While aircraft are very expensive, contract crews will usually cost more, because they are kept on a fire for so much longer than aircraft, Tenold said.
The contract fire crews — there were 38 of the 20-man crews — cost between $10,000 and $12,000 per day, she said. Each employee costs $37 to $47 an hour, and that cost includes their pay, their equipment costs and their company’s overhead costs.
The $2.6 million personnel costs included a number of local “runners,” temporarily hired to do everything from shuttling equipment to fire crews to picking up garbage and helping with recycling, she said.
“It’s a huge logistical process setting up a fire camp. The fire camp alone, it takes a lot of people to support an incident with that many people,” she said.
At its height, over 1,000 firefighters were working on the blaze, which burned 11,434 acres.
The cost of the equipment they used is wrapped up under a miscellaneous category. All the hose, all the nozzles get counted and sorted and shipped back to the fire cache centers in Boise or Redmond or Salem.
The biggest area of surprise bills comes from “the supply side of things, the meals, the ice, creature comfort kinds of things, she said. Those will surprise you and come in later,” she said.
She might, for example, get a $10 bill for 20 pounds of ice.
“Who ordered that?” she’ll wonder.
Each piece of equipment is accounted for.
“We have a contractor who checked out headlamps and didn’t return two of them and that’s like $60 and I need to invoice him for that,” she said.

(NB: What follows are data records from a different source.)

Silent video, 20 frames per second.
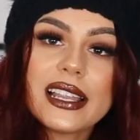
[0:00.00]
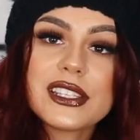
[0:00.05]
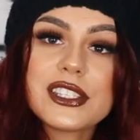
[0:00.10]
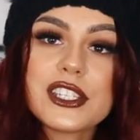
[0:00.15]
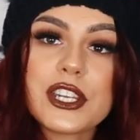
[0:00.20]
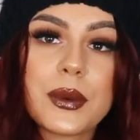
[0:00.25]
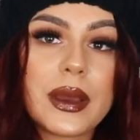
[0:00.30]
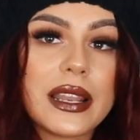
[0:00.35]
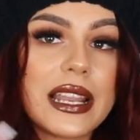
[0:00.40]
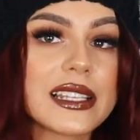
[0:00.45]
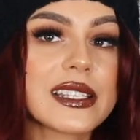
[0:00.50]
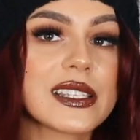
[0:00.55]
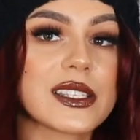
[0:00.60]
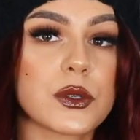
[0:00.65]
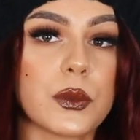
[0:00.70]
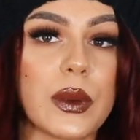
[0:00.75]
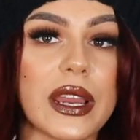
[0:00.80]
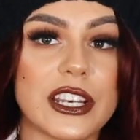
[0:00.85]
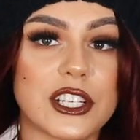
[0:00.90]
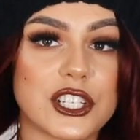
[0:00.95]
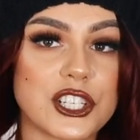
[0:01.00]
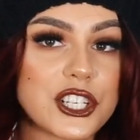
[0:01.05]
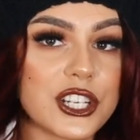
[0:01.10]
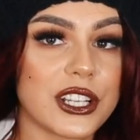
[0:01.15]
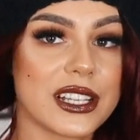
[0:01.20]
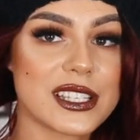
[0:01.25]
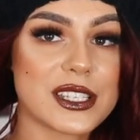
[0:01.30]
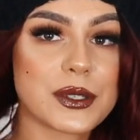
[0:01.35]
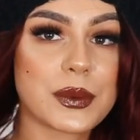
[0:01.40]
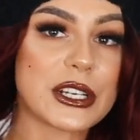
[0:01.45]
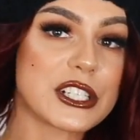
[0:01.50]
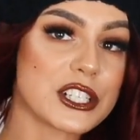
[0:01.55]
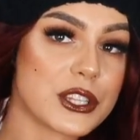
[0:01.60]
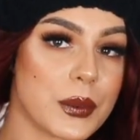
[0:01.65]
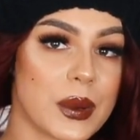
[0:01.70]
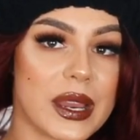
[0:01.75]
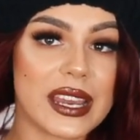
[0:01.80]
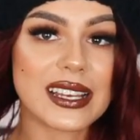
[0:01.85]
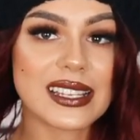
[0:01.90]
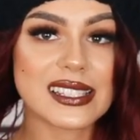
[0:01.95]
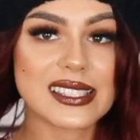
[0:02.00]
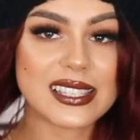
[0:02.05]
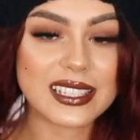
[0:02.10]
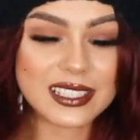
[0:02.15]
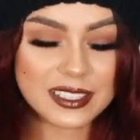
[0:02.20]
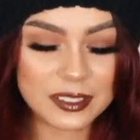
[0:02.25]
Let's do it. Let's switch the wigs.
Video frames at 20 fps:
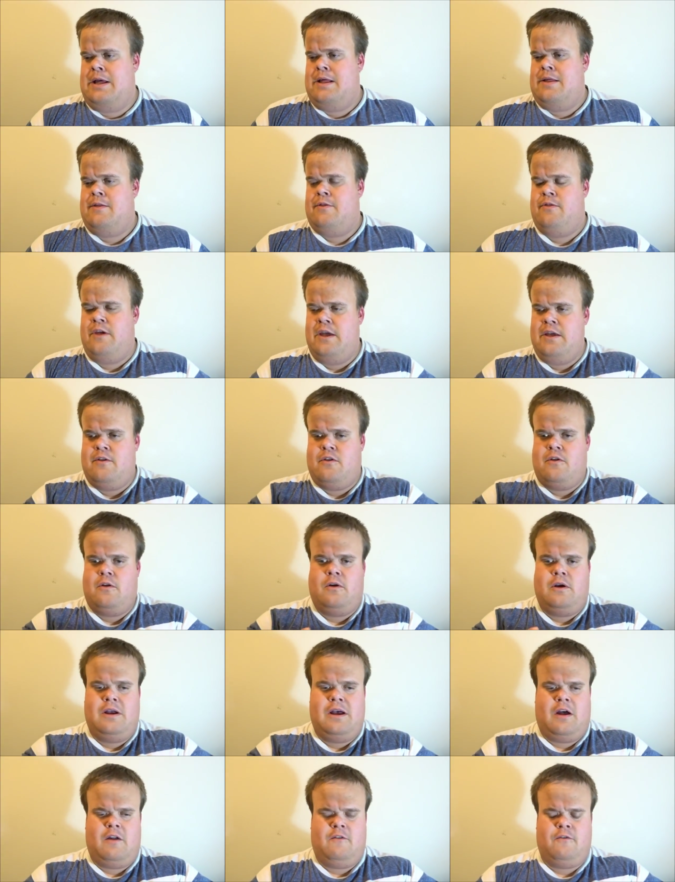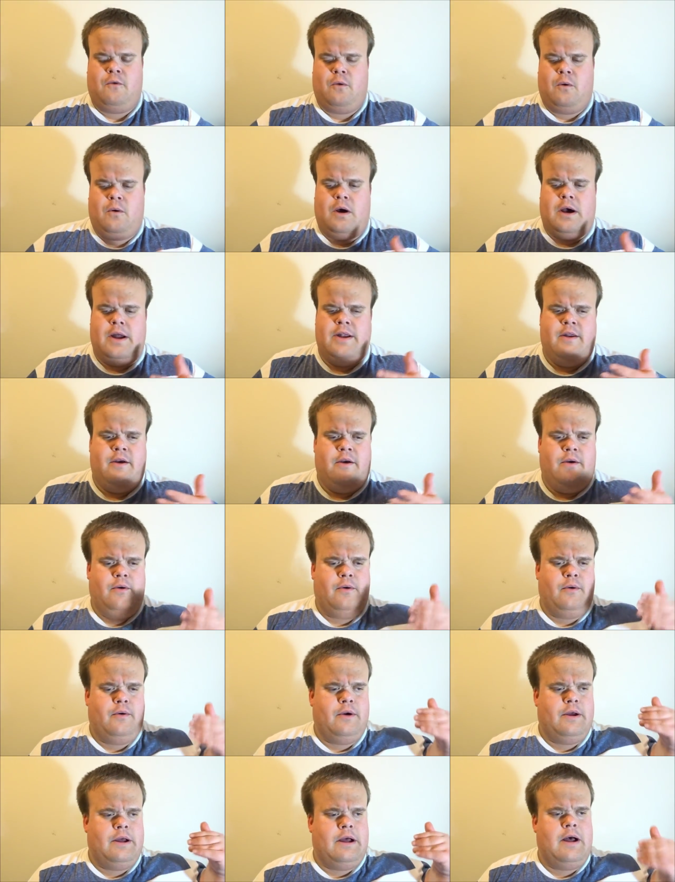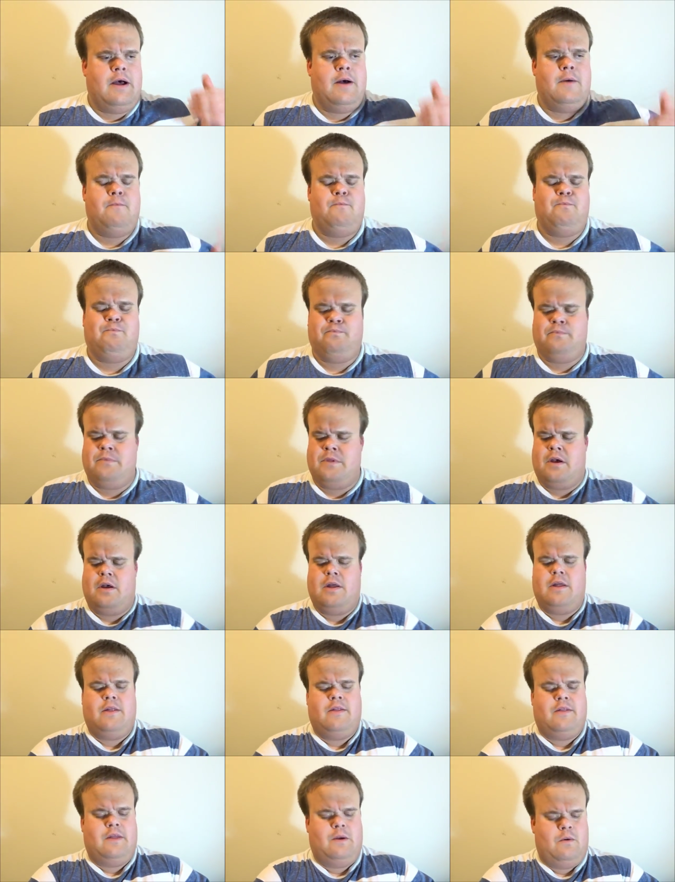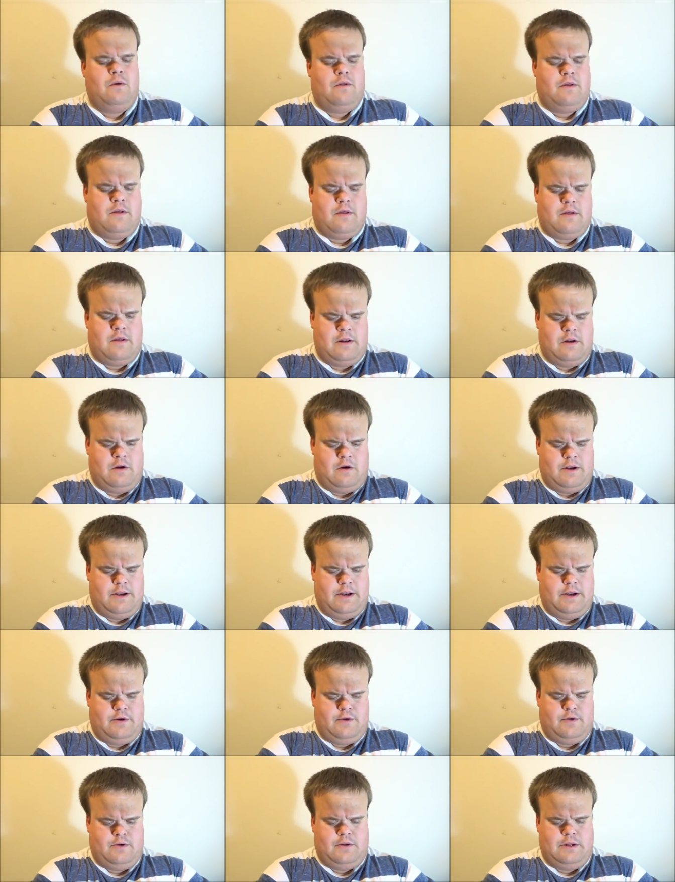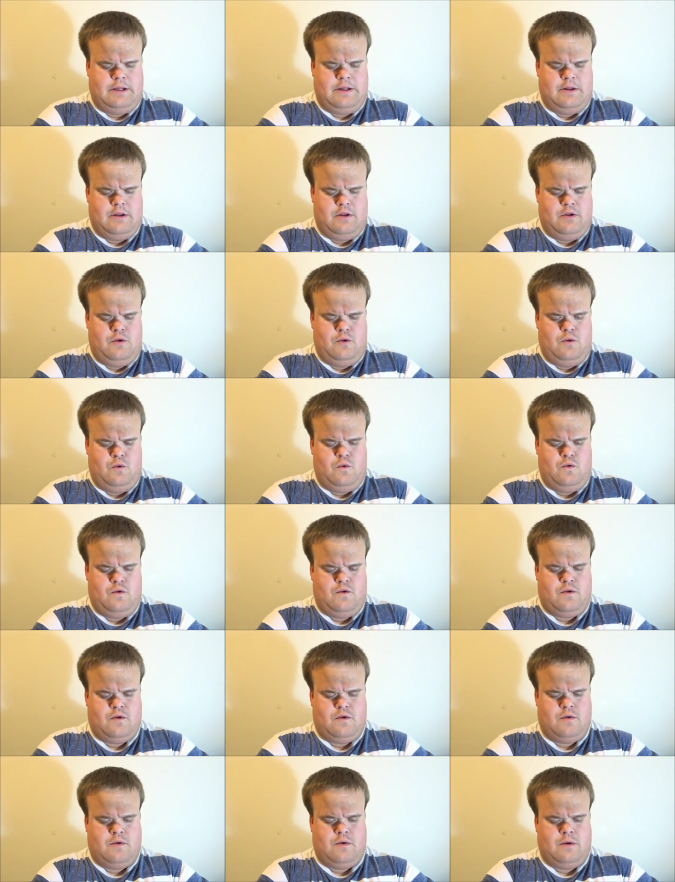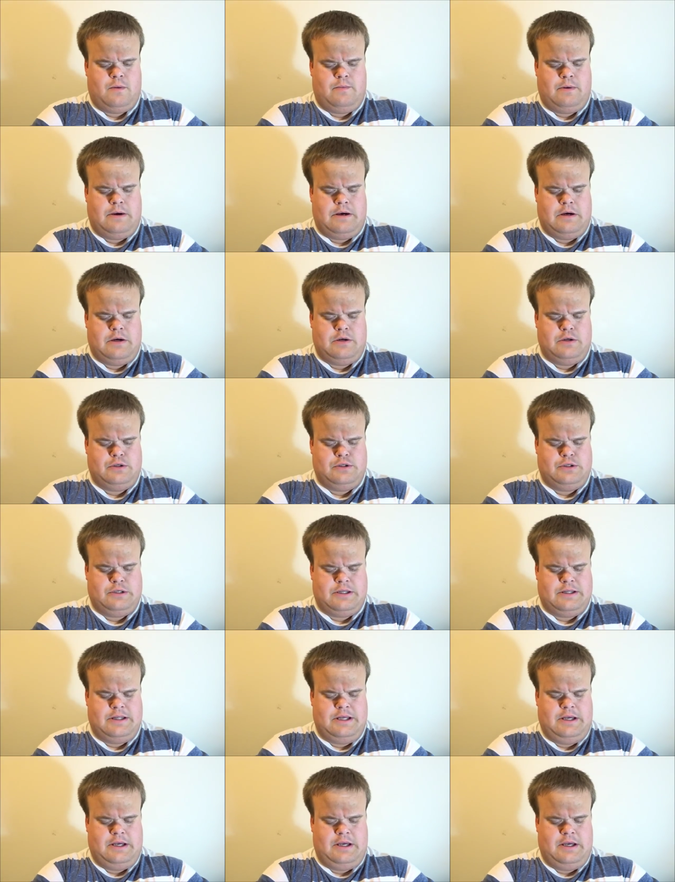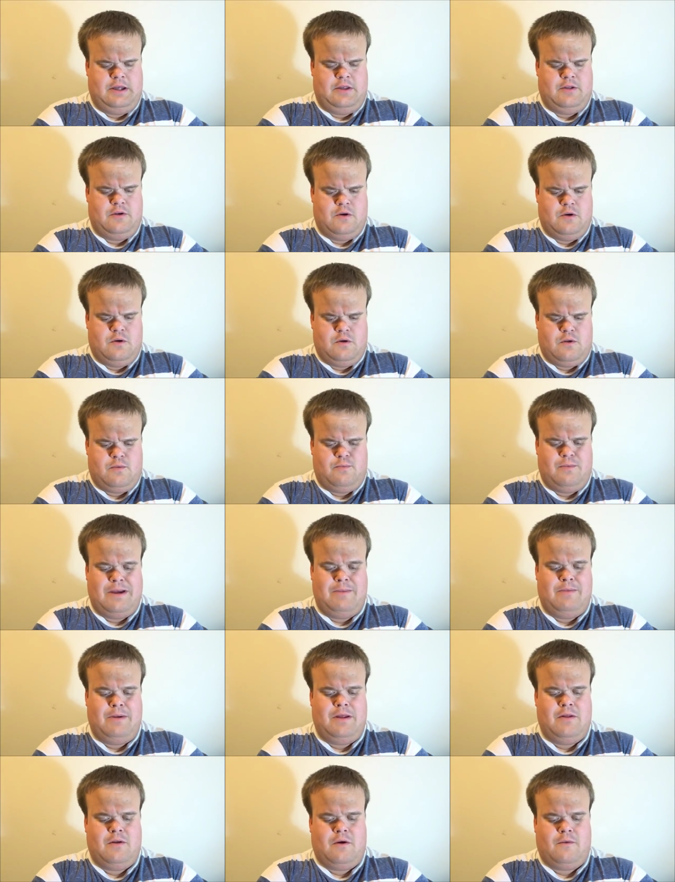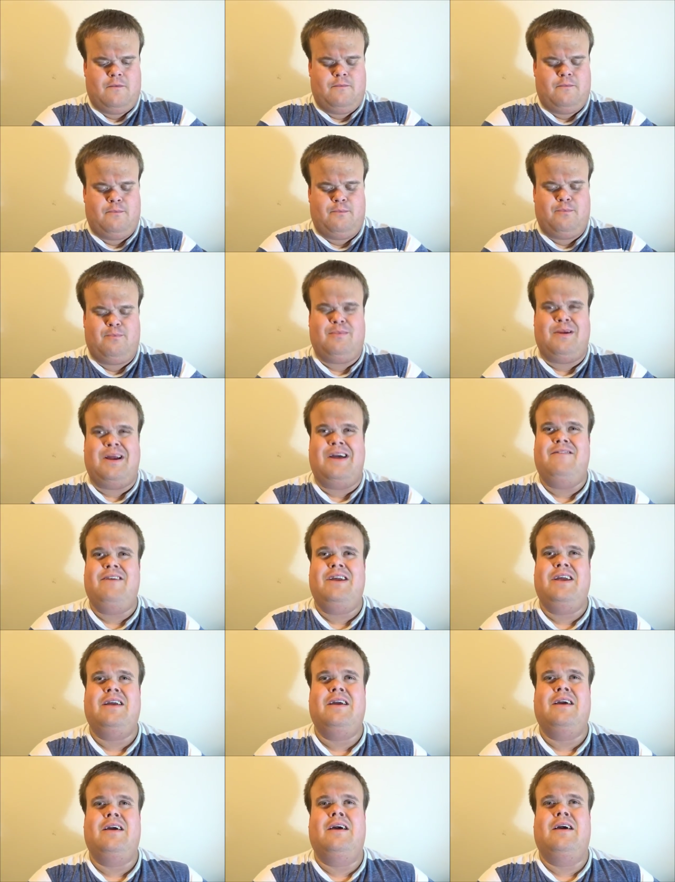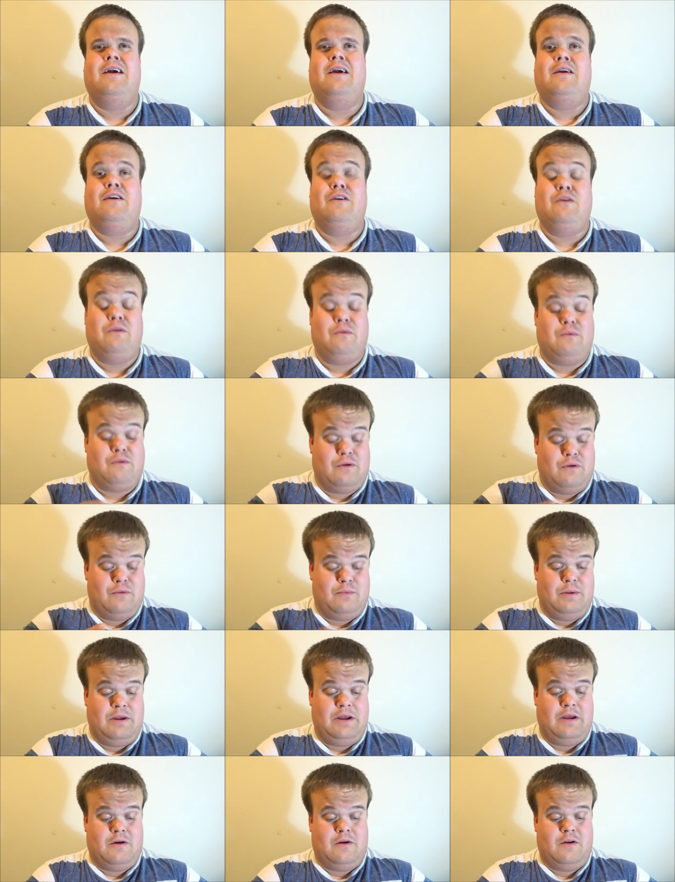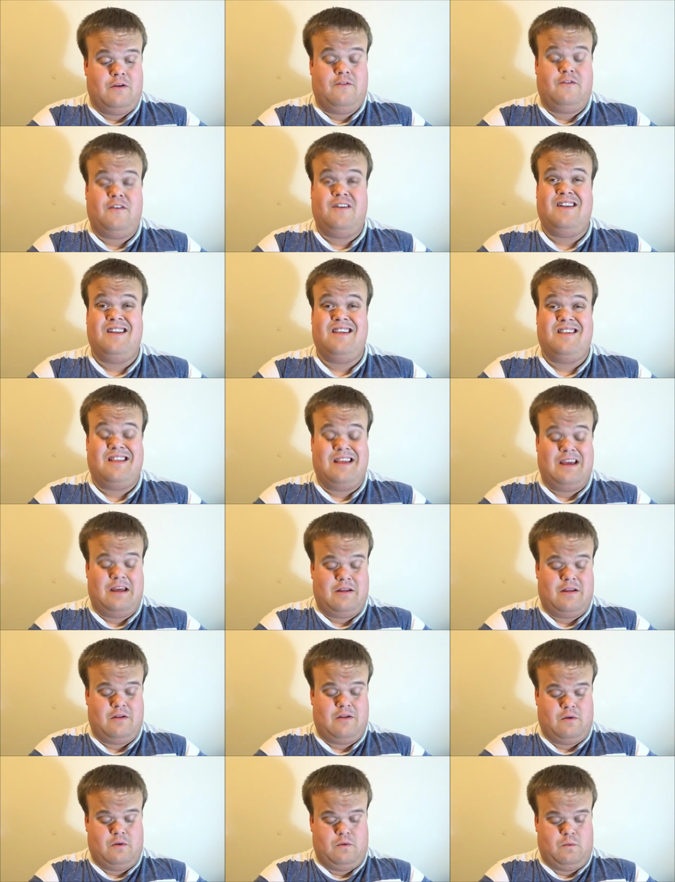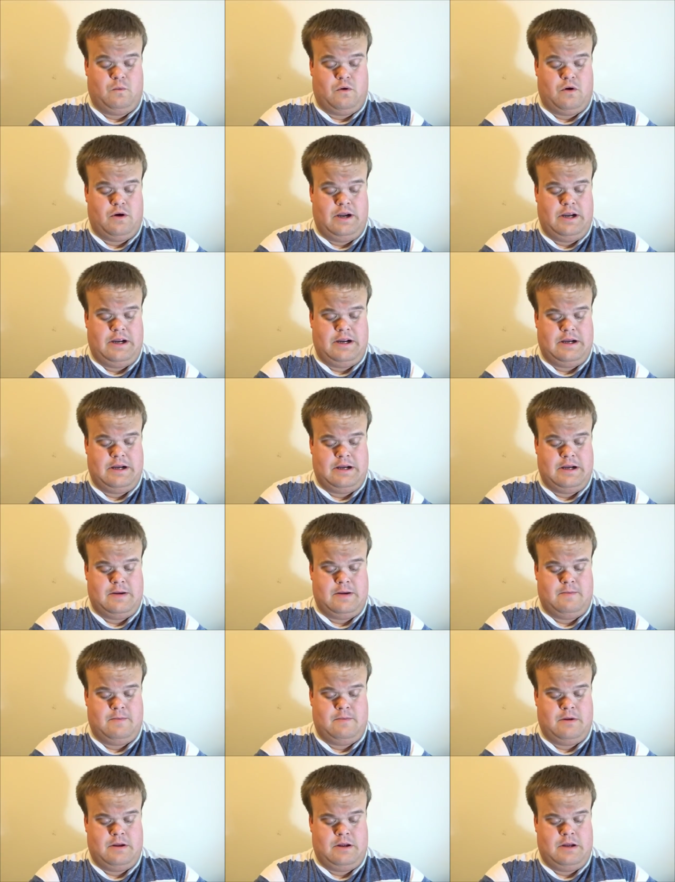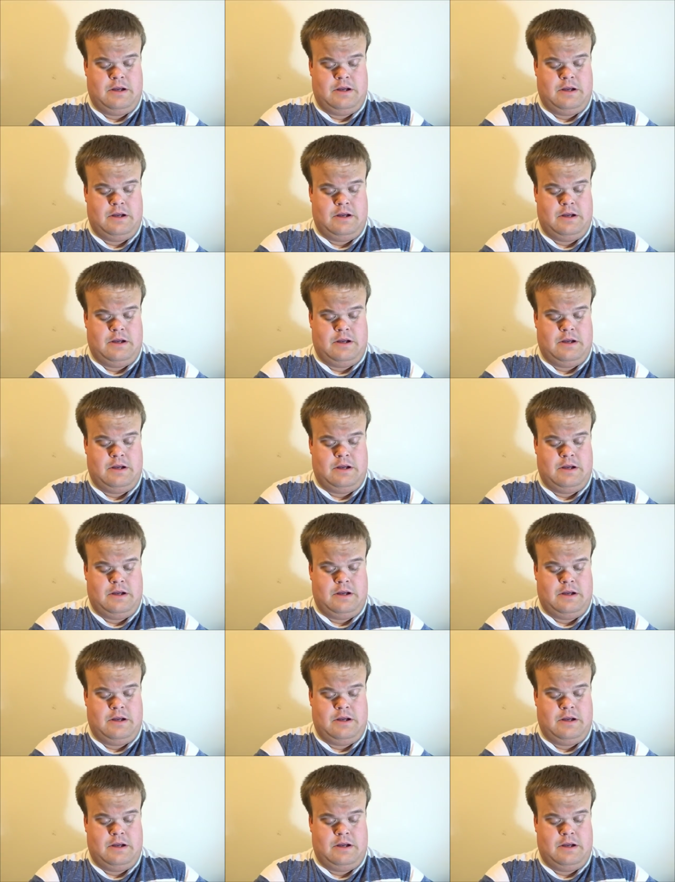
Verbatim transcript: Things to look out for. I know um, there was an article in the news about, I think, Keith Earls maybe not having, could could be on a fitness test worry. Um,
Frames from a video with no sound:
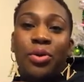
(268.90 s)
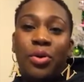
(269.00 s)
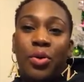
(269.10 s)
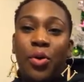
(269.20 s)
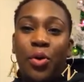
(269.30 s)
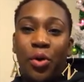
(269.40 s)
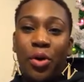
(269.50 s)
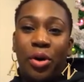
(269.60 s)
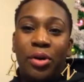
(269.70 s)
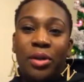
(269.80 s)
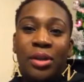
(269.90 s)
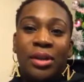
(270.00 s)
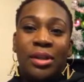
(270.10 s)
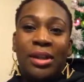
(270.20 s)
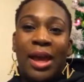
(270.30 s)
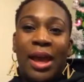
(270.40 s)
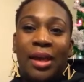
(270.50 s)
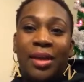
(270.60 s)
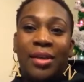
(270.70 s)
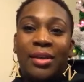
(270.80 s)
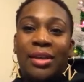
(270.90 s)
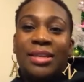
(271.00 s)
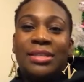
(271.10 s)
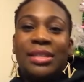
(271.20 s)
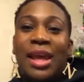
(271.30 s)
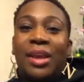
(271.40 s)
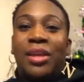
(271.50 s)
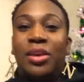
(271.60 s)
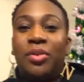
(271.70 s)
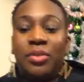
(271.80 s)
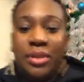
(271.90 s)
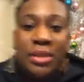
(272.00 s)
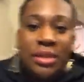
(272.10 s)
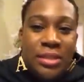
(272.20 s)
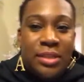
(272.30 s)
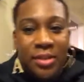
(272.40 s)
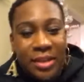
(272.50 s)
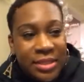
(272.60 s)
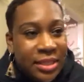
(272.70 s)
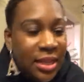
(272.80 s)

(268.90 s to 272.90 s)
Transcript: cool. Like, isn't that cute? So this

While fires are expensive to fight, one plus is that a lot of the money goes into local businesses, from motels to gas stations, she said.
Even North Wasco County School District 21 got paid some $12,600 for the use of the Wahtonka Campus, and that doesn’t include the cost of district employees who served as custodial staff during the fire.
But the campus wasn’t quite ready for prime time, and gravel had to be put down in the parking lot south of the track to level it out for the catering trailers that parked there.
“The fire camp bought that, so that’s a direct cost to the local operating budget,” she said.
While the bulk of the fire camp was at Wahtonka Campus, a lot of fire crew also camped at the former aluminum plant, Tenold said.
The fire also qualified for assistance from the Federal Emergency Management (FEMA) for a time. Operational costs incurred by state, federal and local governments between noon on Aug. 17 and 7 p.m. on Aug. 26 can eligible for reimbursement of up to 75 percent from FEMA.